Seagull season again

This slightly lost looking chap is a juvenile herring gull. And he’s probably hungry. There are plenty of them around Aberystwyth at the moment and, as happens at this time every year, they’re out looking for food the easiest way they know – by breaking into black bin bags on Tuesday and Thursday mornings which are rubbish collection days in Aberystwyth town centre. The result is often rubbish strewn all over the streets until a Council worker arrives to clean it all up.

Ceredigion Council regularly receives pleas from residents to find a way to end the problem. As an opposition councillor it would, of course, be easy for me to criticise, say, the Cabinet Member for Environmental Services over this. But, having regularly lobbied Council officers on the issue over the years, I know they’ve explored every conceivable avenue. Some of these have been more effective than others (last year a thicker kind of plastic bag was trialled - the seagulls laughed and pecked their way through them) but I like to think some of the measures they have adopted have been put in place because of the lobbying we’ve done.

Aberystwyth town centre is full of Houses of Multiple Occupancy (HMOs) and narrow pavements, neither of which can accommodate proper bins. Bearing in mind these unavoidable physical limitations, let’s look at the more successful steps that have been taken over the past couple of years:

1/ A separate food waste collection has been introduced using hard containers so that black bags contain much less food than in the past, thereby reducing the incentive to the gulls.

2/ On most days council officers are out cleaning the streets from 6am. On Tuesdays and Thursdays – collection days – additional Environmental Services officers are out monitoring the way black bags are put out and searching damaged bags for evidence of names and addresses. Working on the premise that the best way forward is to target individual transgressors, they then knock on the doors of those with damaged bags and discuss with the resident alternative ways of presenting their waste, e.g. was the bag put out at the correct time, is the property suitable for a hard bin (which the Council provides cheaply), do they make use of the recycling collection etc...

3/ If no-one is in a letter is sent to the resident and/or landlord. In the case of HMOs copies are then sent to the Council’s HMO Officer who then tackles the landlords individually. Since the beginning of the season in March close to 150 such letters have been sent out. Only a handful of properties have had to be told a second time.

4/ Each term all 8,000 students are e-mailed with advice on putting out their waste via the University e-mail system. Council officers also attend the Fresher’s Fayre

5/ Lastly, in a new move that hasn't yet received publicity, the Council last week passed a motion to bring in on-the-spot fines of up to £300 for people leaving out black bags on the wrong day and other littering offences.

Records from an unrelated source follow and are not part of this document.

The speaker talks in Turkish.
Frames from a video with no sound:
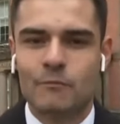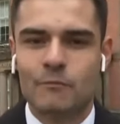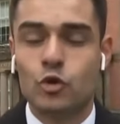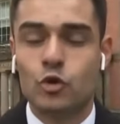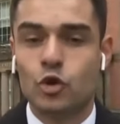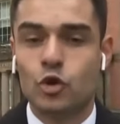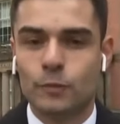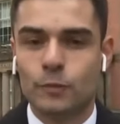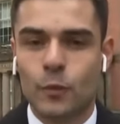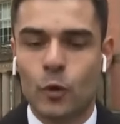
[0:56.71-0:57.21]

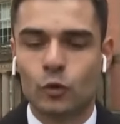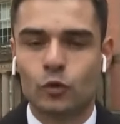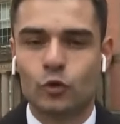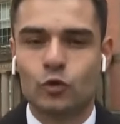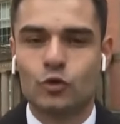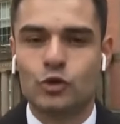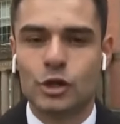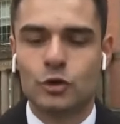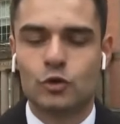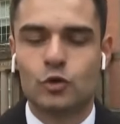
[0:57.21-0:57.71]
Bu grup
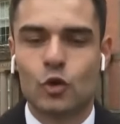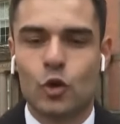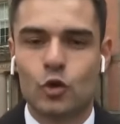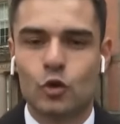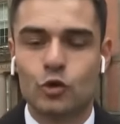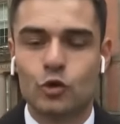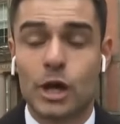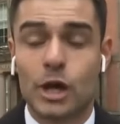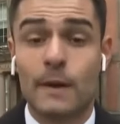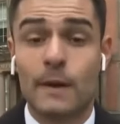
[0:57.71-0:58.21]
oldukça
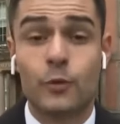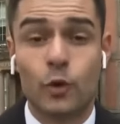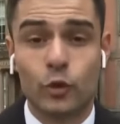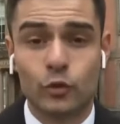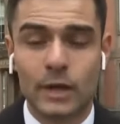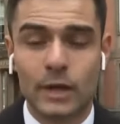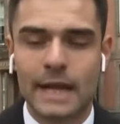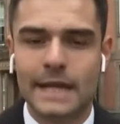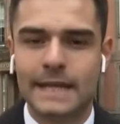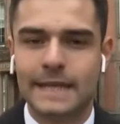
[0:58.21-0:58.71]
zorlu.
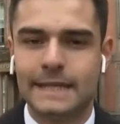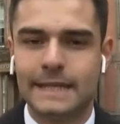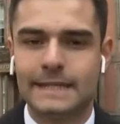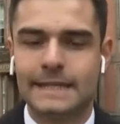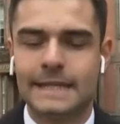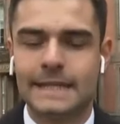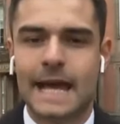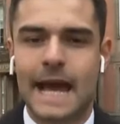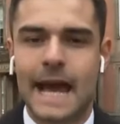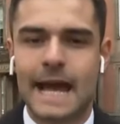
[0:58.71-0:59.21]
Şampiyonlar
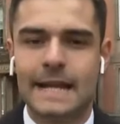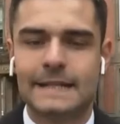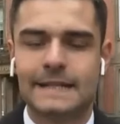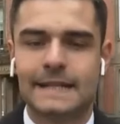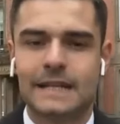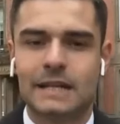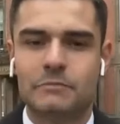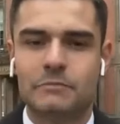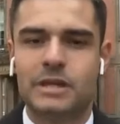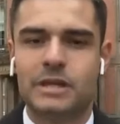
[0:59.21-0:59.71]
Ligi'ndeki her
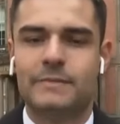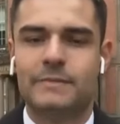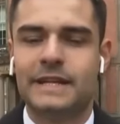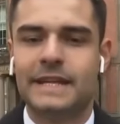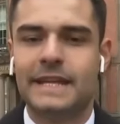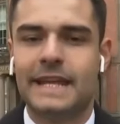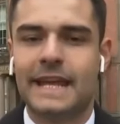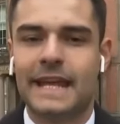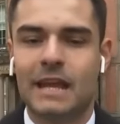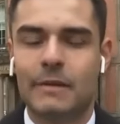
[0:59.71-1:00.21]
takım
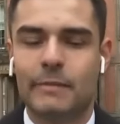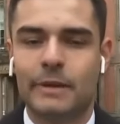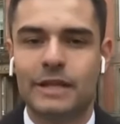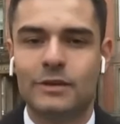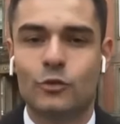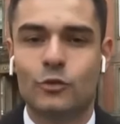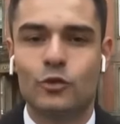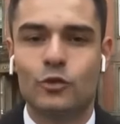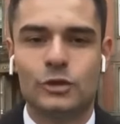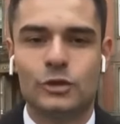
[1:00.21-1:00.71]
birbirini
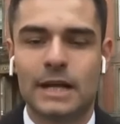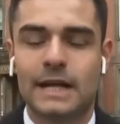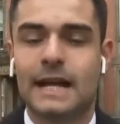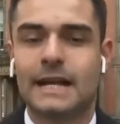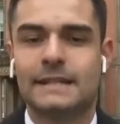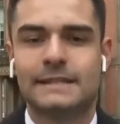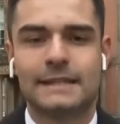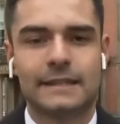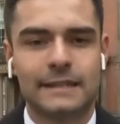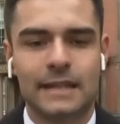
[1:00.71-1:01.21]
yenebilir. O yüzden
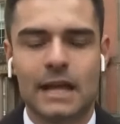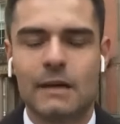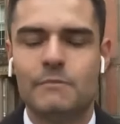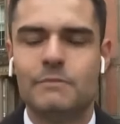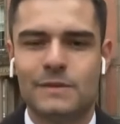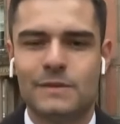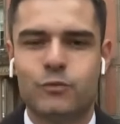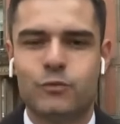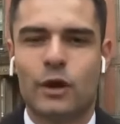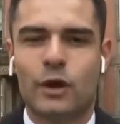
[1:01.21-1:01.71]

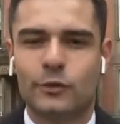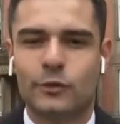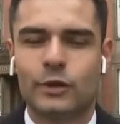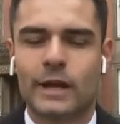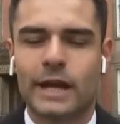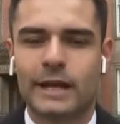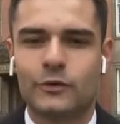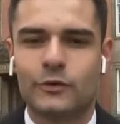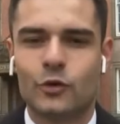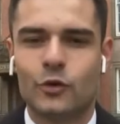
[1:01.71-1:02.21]
kazanılan 1 puan
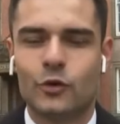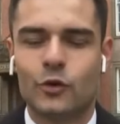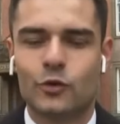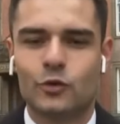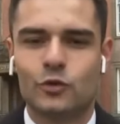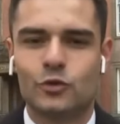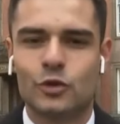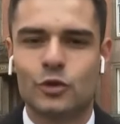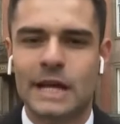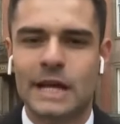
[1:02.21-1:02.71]
olarak
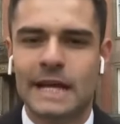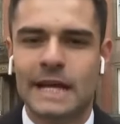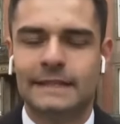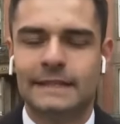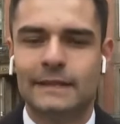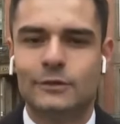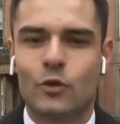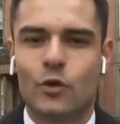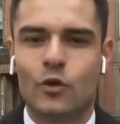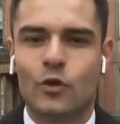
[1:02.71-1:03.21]
görüyoruz
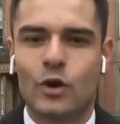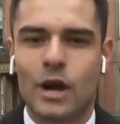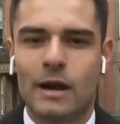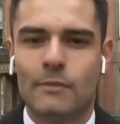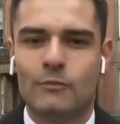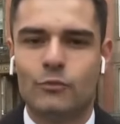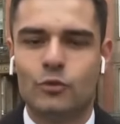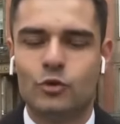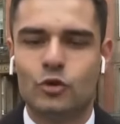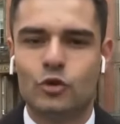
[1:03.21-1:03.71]
dedi
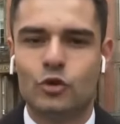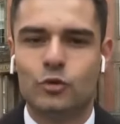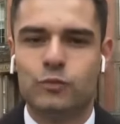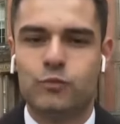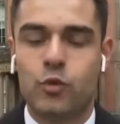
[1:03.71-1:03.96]
Okan Buruk.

Is this enough? Could more be done? One solution often mooted is a cull. Quite apart from the public outcry these generate, attempted culls have been found to be ineffective as the birds killed are quickly replaced by others. Anyone wanting to conduct a cull would require a licence under the Wildlife and Countryside Act. This specifically excludes the opening of rubbish bags, noise or droppings as a justification so a license would probably not be forthcoming.

My feeling is that, if the Council is taking all the reasonable steps above, then the next most important thing is to give good publicity to who to contact when a mess is created and respond instantly to calls. That way any litter problems are short-lived.

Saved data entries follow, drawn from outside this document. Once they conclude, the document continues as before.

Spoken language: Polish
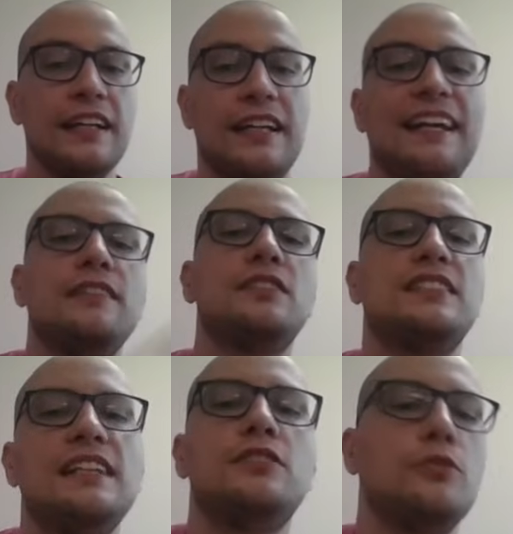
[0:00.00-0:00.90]
grając
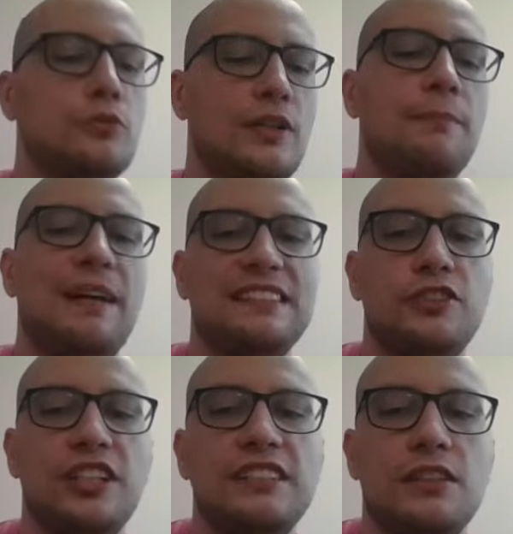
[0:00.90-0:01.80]
tę strukturę bardzo
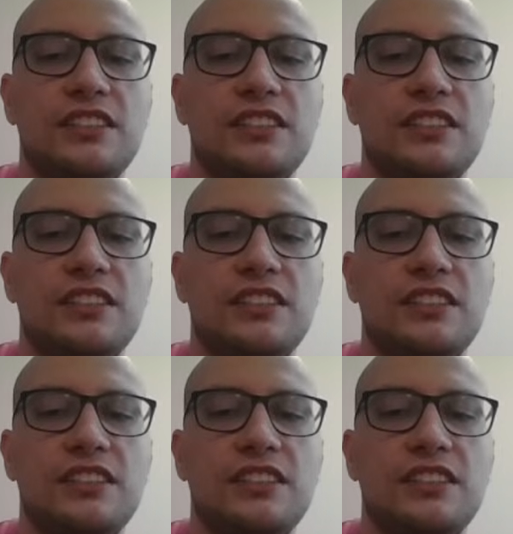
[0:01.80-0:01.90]
często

The seagull problem is only there, of course, because we feed them our rubbish each week. The gulls are probably very grateful and must think we love them. Unwittingly the Council may now have come up with a measure to address this that looks likely to be far more effective than all the others brought in so far. As reported on this blog, at an unspecified time in the next couple of years, and for reasons unrelated to gulls, the Council intends to increase its recycling collection to weekly and to cut the collections of those enticing (to a herring gull) black bags to fortnightly. At a stroke this would reduce by a half the food available on the streets.

A couple of years ago I was at a public meeting of around 80 townspeople at the Morlan in which the seagulls issue was raised. The chair decided to hold an impromptu straw poll on whether ‘something should be done’ or not. When the hands were raised it became obvious the meeting was split down the middle.

So, over to you. Do you think the seagull situation is a real problem or fuss about nothing? Has it got worse or better in the last couple of years? Is the Council doing enough and, most importantly, given the realities of the situation, is there anything you think it could do better?